We are once again pioneering entrepreneurial education and action-based learning by offering a new course, Reverse Innovation, that will give students hands-on experience helping leading companies develop and bring new innovations to market. The course will take students through the process of reverse innovation – a backward flow of ideation from entrepreneurs and small businesses in China,India and other developing countries and emerging economies to large companies in the United States. Students this semester will get real-world experience going through the process by studying and applying scalable, energy-efficient mobility systems that have been deployed in countries around the world. The course is funded by the University’s Sustainable Mobility & Accessibility Research & Transformation (SMART) Program with the support of the Alcoa Foundation, as well as the Ford Motor Company and the National Collegiate Inventors and Innovators Alliance (NCIIA), a private organization that funds and trains faculty and student innovators to create successful, socially beneficial businesses.
The Zell Lurie Institute is the first institution in the nation to integrate reverse innovation into its entrepreneurial coursework, with 18 multi-disciplinary teams participating, representing 40 scientists and engineers, as well as 25 MBAs. To gather data for the course, the Institute and SMART sent joint MBA-MS students from the University’s Erb Institute for Global Sustainable Enterprise and a student video team around the world to document mobility trends and entrepreneurial ecosystems. Gigabytes of data including interviews and video footage have been collected, with the goal of extracting salient socio-economic differences in how innovation in mobility is being addressed outside of the U.S. The findings and analysis will form the basis for the fall-term course project, which will engage SMART e(ntrepreneurship)-teams in the development of technology prototypes and entrepreneurial business models in the New Mobility area.
“This course is a perfect example of the collaborative, action-based learning that we find so important for our entrepreneurial students here at the University,” said Peter Adriaens, professor of entrepreneurship at the Ross School of Business. “It is designed to get students involved in thinking outside of what’s out there today, bringing a new level of innovation to the concept of transportation as we know it.
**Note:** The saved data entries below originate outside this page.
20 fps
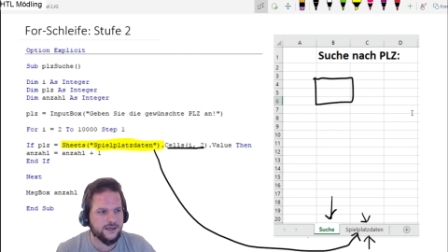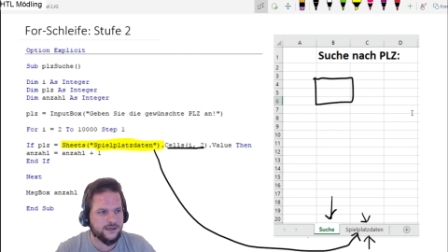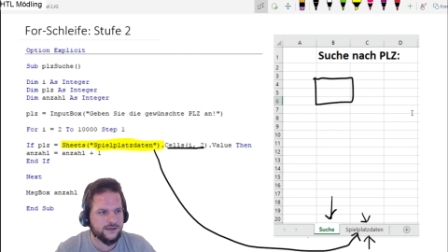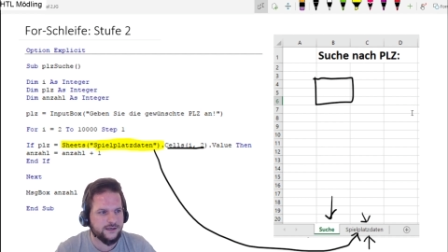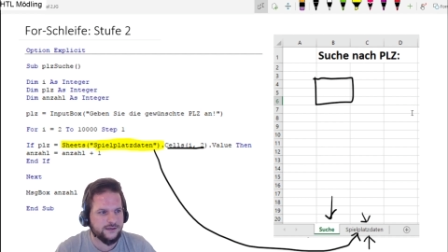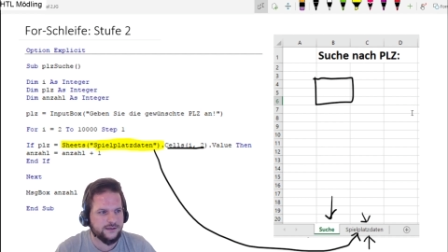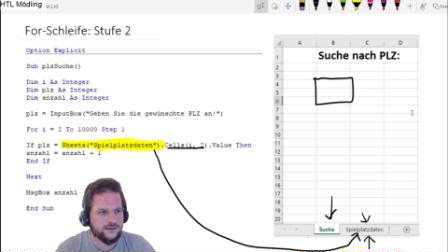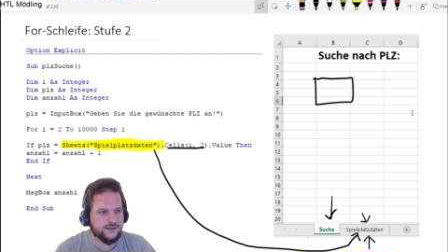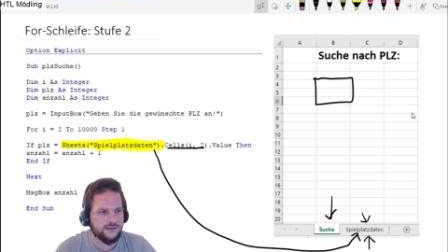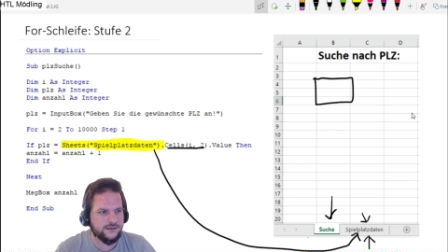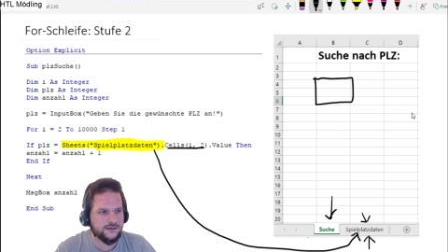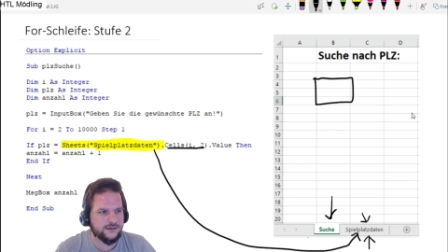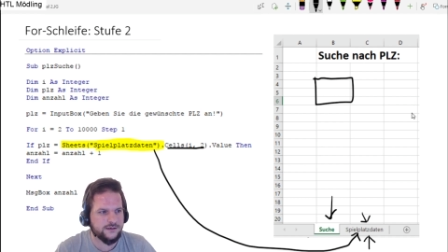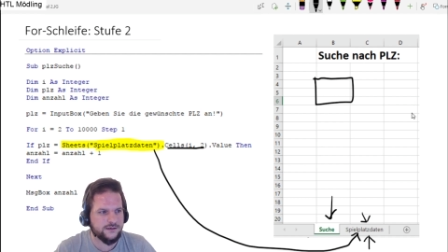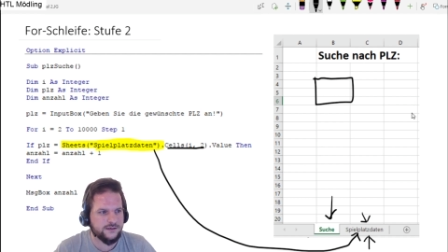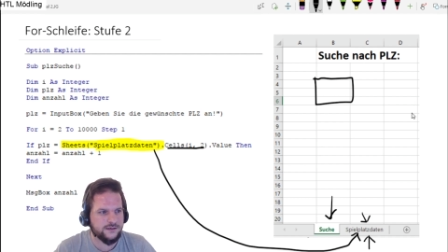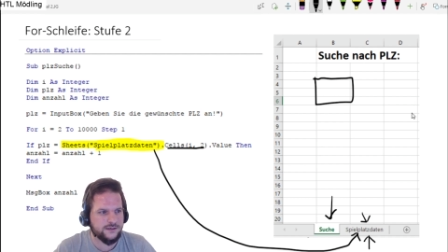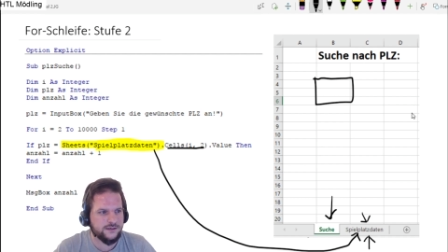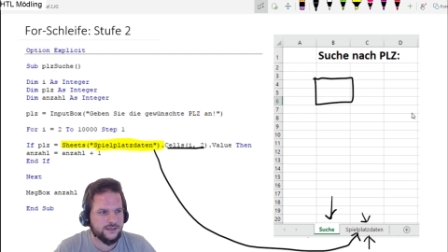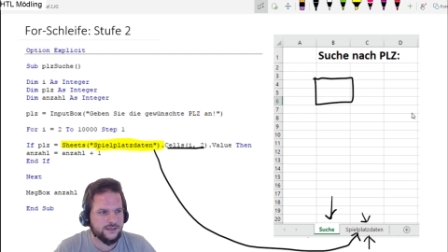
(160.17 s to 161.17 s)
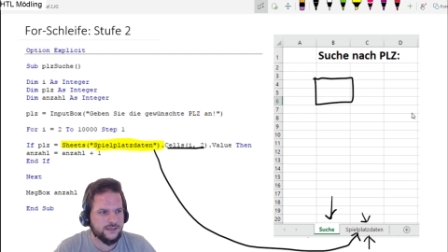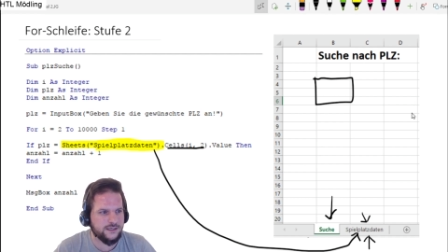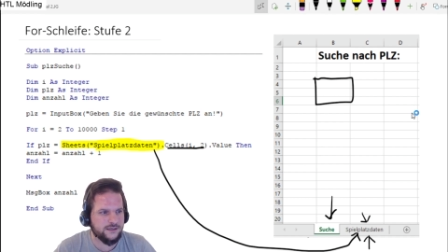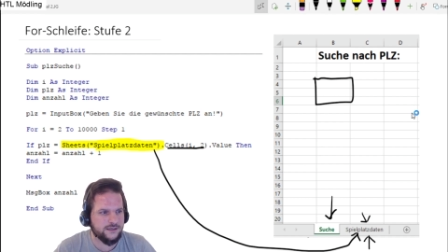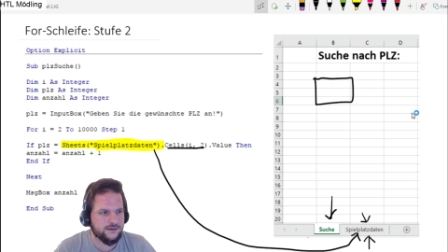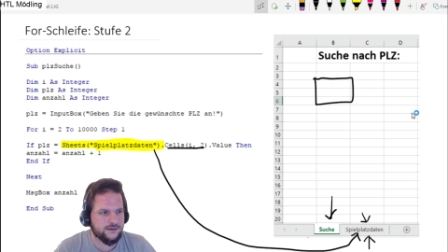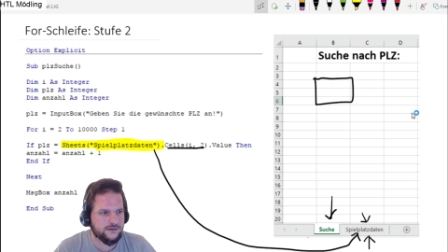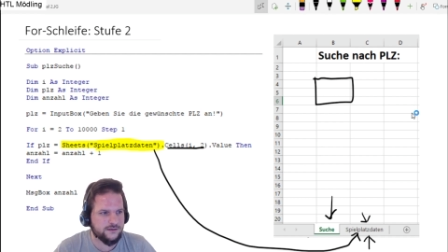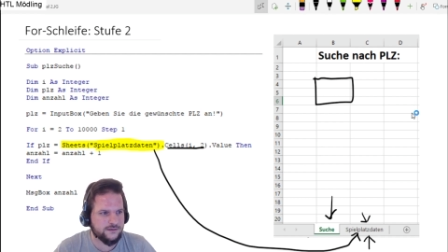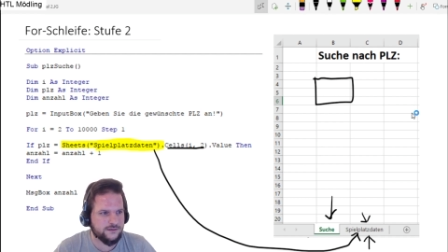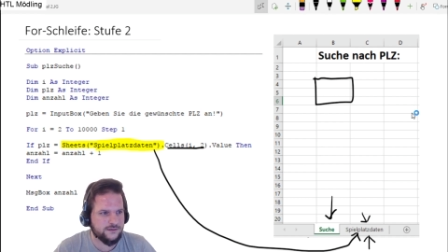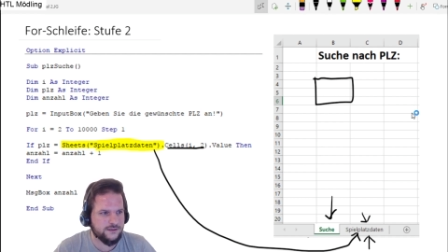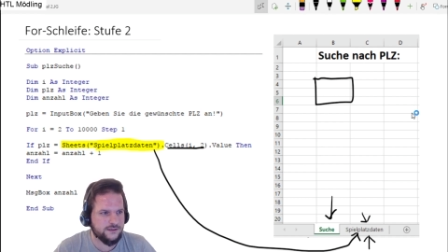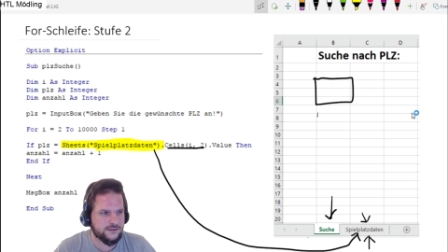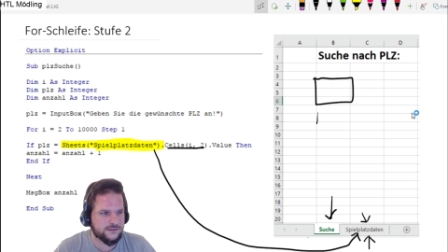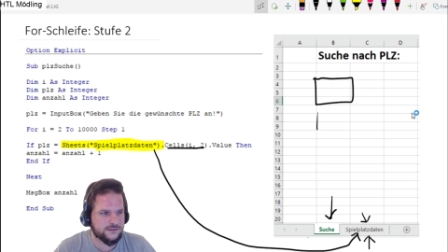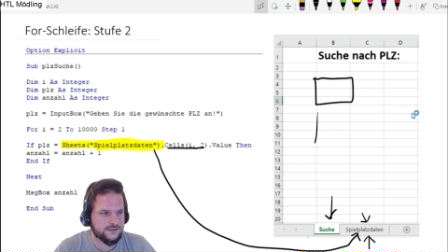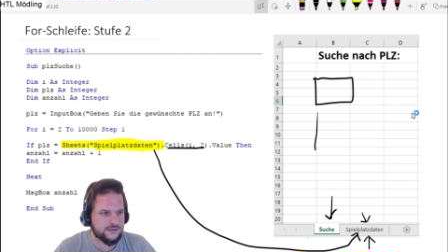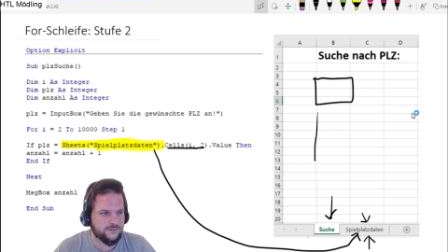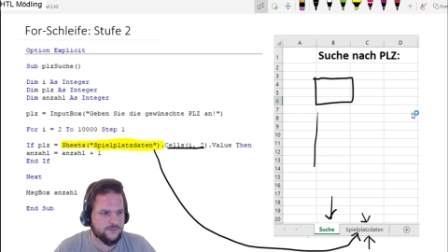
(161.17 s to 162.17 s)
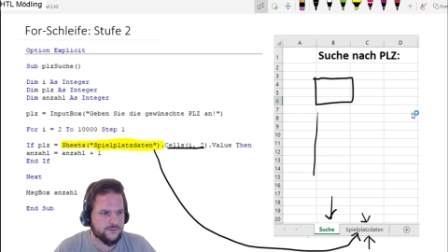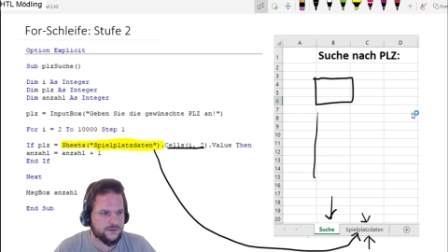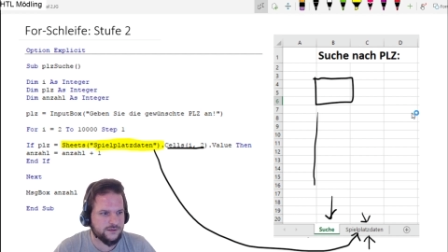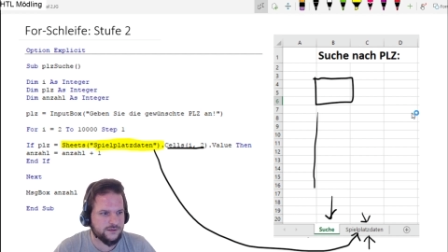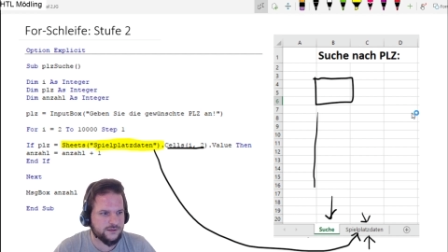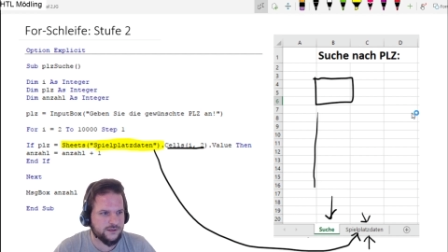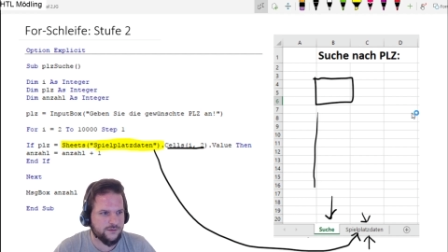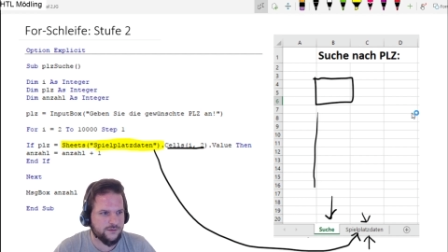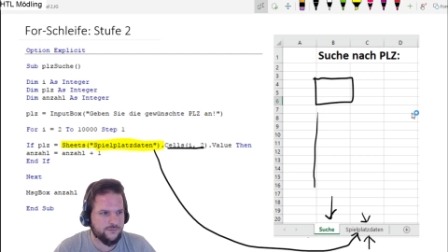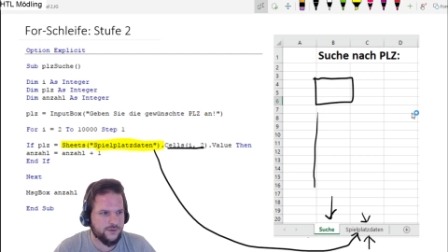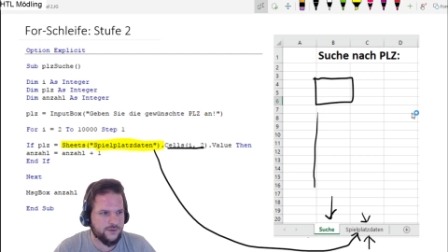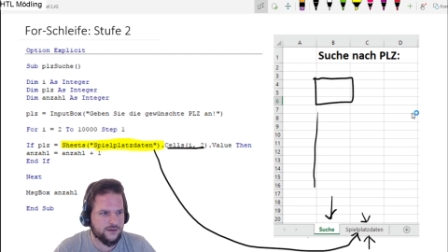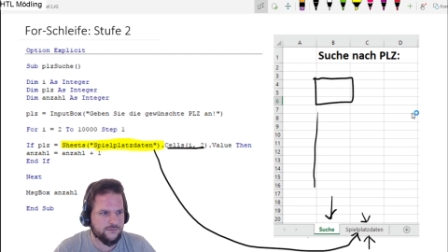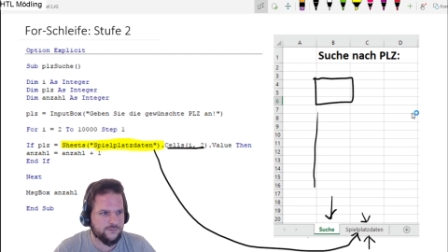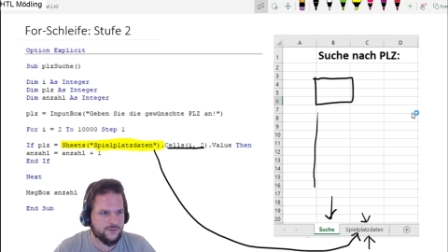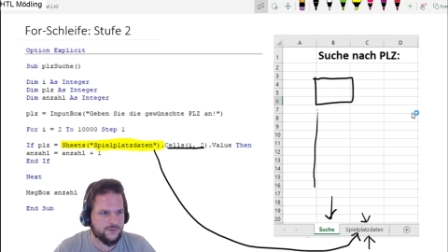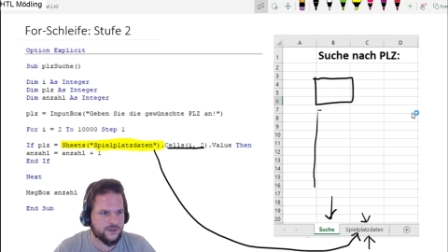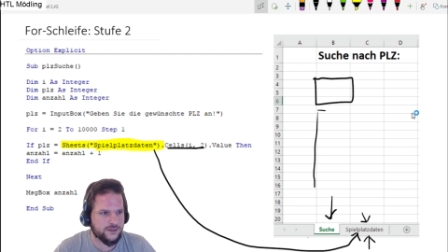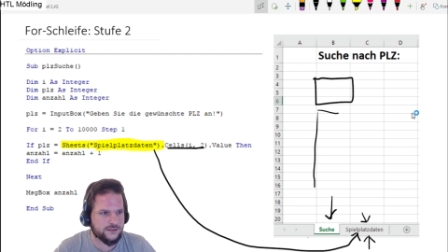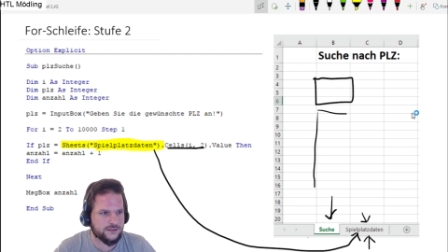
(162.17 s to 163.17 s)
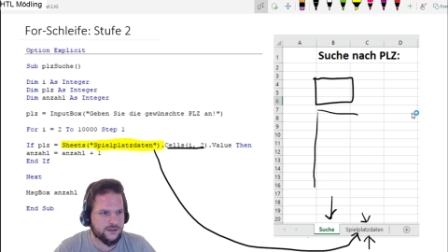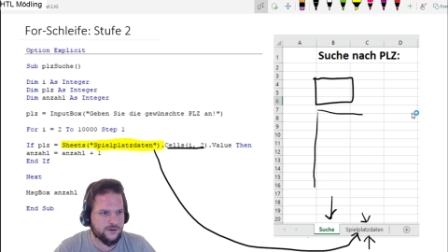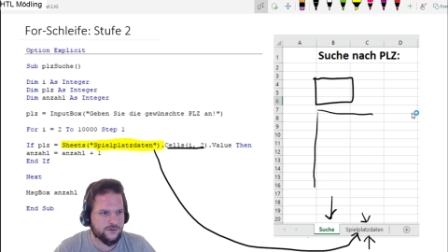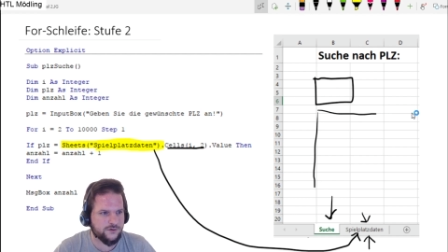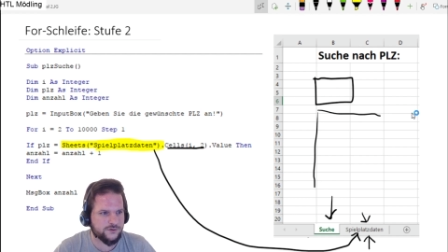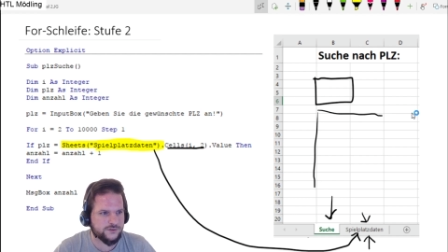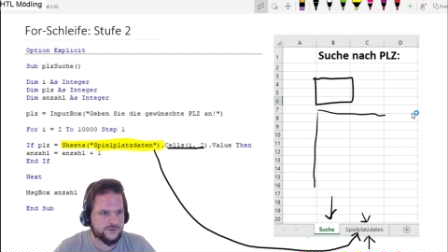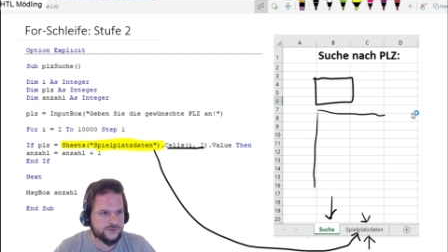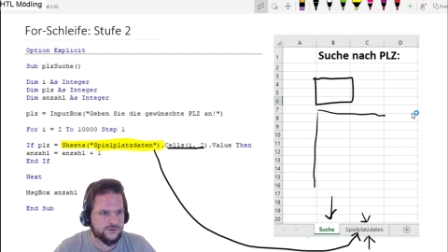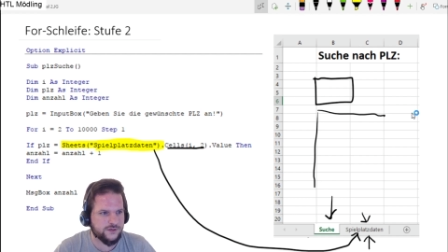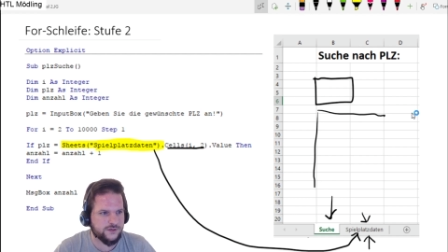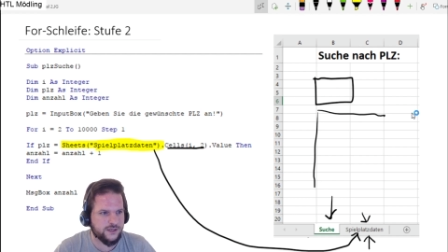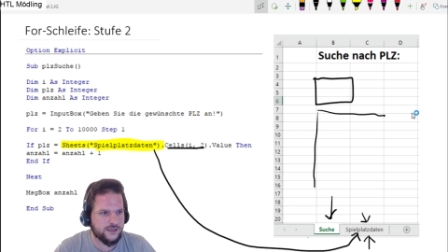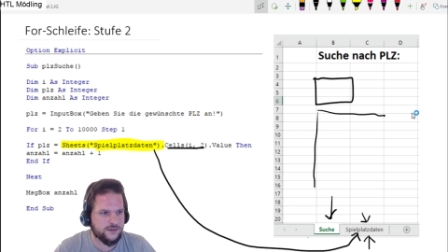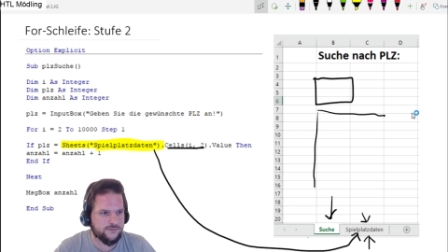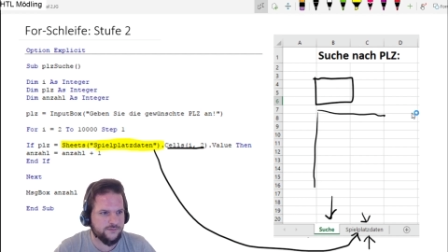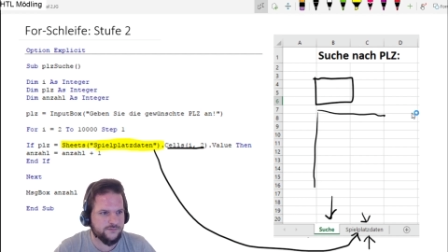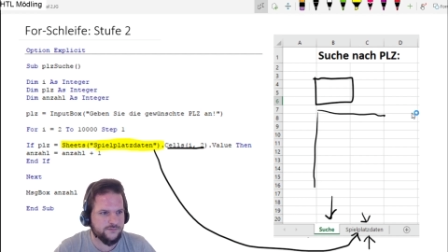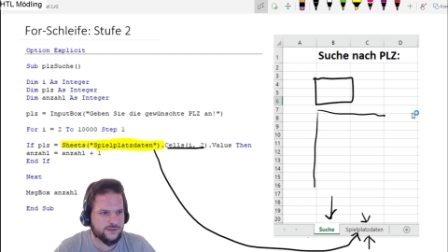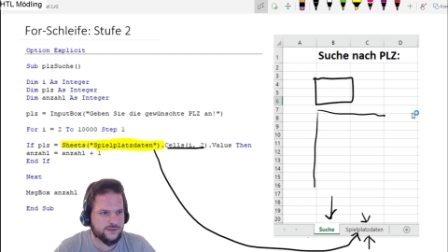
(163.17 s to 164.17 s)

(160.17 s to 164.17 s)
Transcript: hier in diesem Tabellenblatt auszugeben,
By taking their budding ideas and vetting them, getting them funded and getting prototypes created, this type of hands-on course gives students the experience they need as they pursue business outside of the university setting.”
Realizing the growing movement away from traditional transportation trends, the course is largely motivated by public companies like Ford who are exploring how innovations that occur in the developing countries, in the absence of a legacy infrastructure, can help spur ideas for products in the U.S. Three of the concepts devised by students in this course, eV Score, ChargeMyCarNow and Bar2Bar Transportation, have also received funding through Dare to Dream Assessment and Mayleben Venture Shaping grants – the University’s program that moves students through the business creation process by offering business development seminars and awarding grants to individuals and student teams – thanks to SMART and the Alcoa Foundation. All student teams in the course are encouraged to apply for these types of grants, which will be awarded again in the spring.
“Our industry is about to go through a major transformation, driven by a confluence of market factors including new technologies and changing demographics,” said Erica Klampfl, future mobility manager, Ford research and innovation. “We’re exploring how advancements in mobility occur in developing countries and researching whether such solutions could be leveraged here. We’re really looking forward to seeing what these talented students come up with.”
“The movement away from car ownership and towards more sustainable, multi-modal, IT enabled systems is already happening globally and parts of the U.S. are trying to catch up to the trend,” said Sue Zielinski, managing director of SMART. “Consider all of the apps that are being created for taxi hailing, ride sharing, fare payment, new service models, and more. Since 2006 SMART has been pioneering the advancement of the emerging New Mobility industry and entrepreneurial space (including launching its global Mobi Prize in 2012 with the help of the Rockefeller Foundation). When the Zell Lurie Institute brought the idea of a course to our attention, we knew it would be a great opportunity to work with the University’s bright MBA students to help solve mobility issues plaguing the transportation industry.”